ASSUME that there exists a continuous random vector $(X,Y,Z)$ such that $$ \begin{cases} p_1=\Pr(X\geq 0, Z\geq 0)\\ p_2=\Pr(Y\geq 0, Z< 0)\\ p_3=\Pr(X< 0, Y<0)\\ \end{cases} $$ where $(p_1,p_2,p_3)\in [0,1]^3$ and $p_1+p_2+p_3=1$. Further, the marginal distribution of each of $X,Y,Z$ are symmetric around 0. Note that such a random vector $(X,Y,Z)$ may not exist for some values of $(p_1,p_2,p_3)$. This is why here I assume that it exists.
QUESTION: Can we construct from $(X,Y,Z)$ a continuous random vector $(W,H,Q)$ such that:
it holds that $$ \begin{cases} \Pr(W\geq 0, Q\geq 0)=p_1\\ \Pr(H\geq 0, Q< 0)= p_2\\ \Pr(W< 0, H<0)= p_3\\ \end{cases} $$
the marginal distribution of each of $W,H,Q$ are symmetric around 0.
$Q=W-H$.
Put differently, I'm asking whether the assumption that the random vector $(X,Y,Z)$ satisfying the features above exists implies that there exists a random vector $(W,H,Q)$ satisfying 1-3.
Note that the map from $(X,Y,Z)$ to $(W,H,Q)$ does not need to be deterministic. For instance, it could be that $W=X+\epsilon$ where $\epsilon$ is another well defined random variable.
SOME DISCUSSION ON THE MOTIVATION BEHIND THE QUESTION: I have a problem in statistics/computer science where I need to verify the existence of a 3-d distribution function that satisfies constraints 1-3. However, constraint 3 is computationally intractable to implement because infinite-dimensional. Much simpler is to verify the existence of a 3-d distribution function that satisfies constraints 1-2 and, then, use the construction I'm investigating about (if it exists!) to conclude about the existence of the originally desired distribution.
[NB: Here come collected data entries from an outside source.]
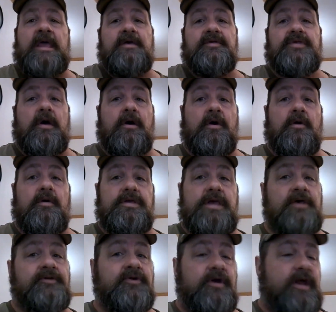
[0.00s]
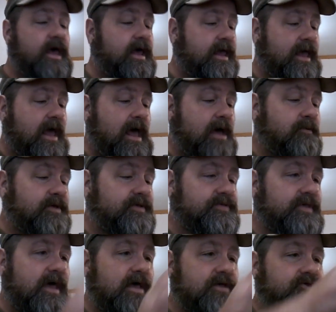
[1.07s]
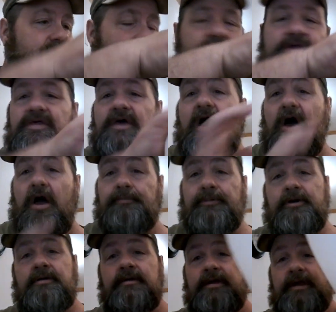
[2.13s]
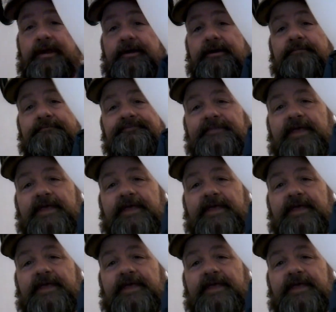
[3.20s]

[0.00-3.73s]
So yesterday I was showing you the hopper here.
ATTEMPTED ANSWER (with questions):
Let $(X,Y,Z)$ and $(W,H,Q)$ be defined on the same probability space $(\Omega,\mathcal{F}, \Pr)$.
Define $(W,H,Q)$ as follows:
- For each $\omega \in \Omega$ such that $X(\omega)\geq 0$ and $Z(\omega)\geq 0$:
$$\big(W(\omega), H(\omega), Q(\omega)\big)=\big(2X(\omega), X(\omega), X(\omega)\big)$$
- For each $\omega \in \Omega$ such that $Y(\omega)\geq 0$ and $Z(\omega)< 0$:
$$\big(W(\omega), H(\omega), Q(\omega)\big)=\big(Y(\omega), 2Y(\omega), -Y(\omega)\big)$$
- Complete the definition of $(W,H,Q)$ with negative values for $W$ and $H$ in such a way that the marginals are symmetric around zero and that $\Pr(W<0, H<0)=p_3$. I'm not sure we can always do this, though. Can we?